* **Activity**
What is needed is a faithful transcription of all the data below, pictures excluded.

* **Dataset records**
____________

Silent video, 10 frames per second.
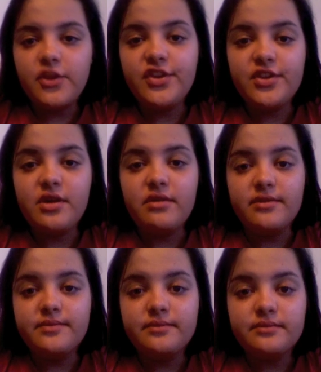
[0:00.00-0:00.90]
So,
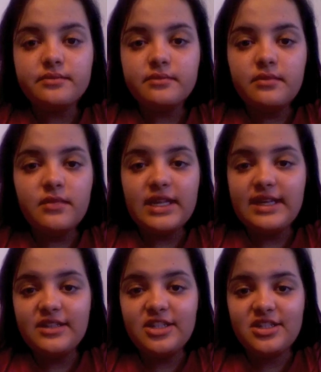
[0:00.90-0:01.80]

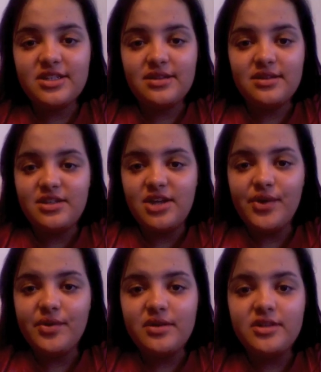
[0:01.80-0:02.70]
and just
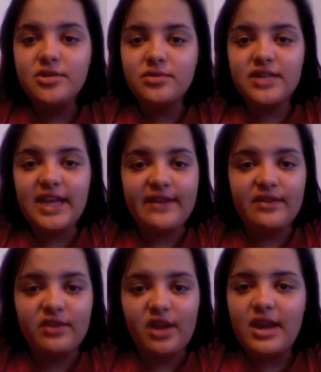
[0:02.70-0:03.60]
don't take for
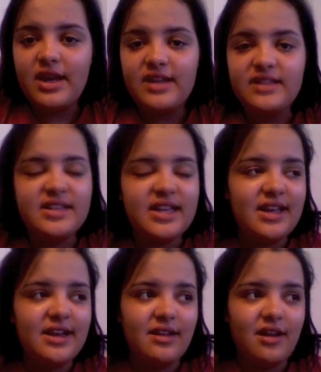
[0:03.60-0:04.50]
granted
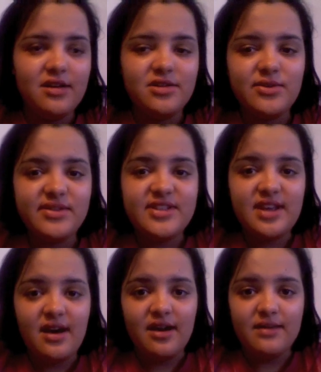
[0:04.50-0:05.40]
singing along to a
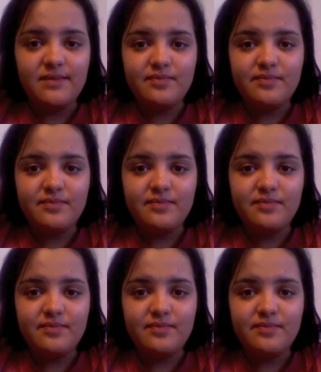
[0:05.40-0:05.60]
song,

____________

* **Task output**
Silent video, 10 frames per second.
[0:00.00-0:00.90]
So,
[0:00.90-0:01.80]

[0:01.80-0:02.70]
and just
[0:02.70-0:03.60]
don't take for
[0:03.60-0:04.50]
granted
[0:04.50-0:05.40]
singing along to a
[0:05.40-0:05.60]
song,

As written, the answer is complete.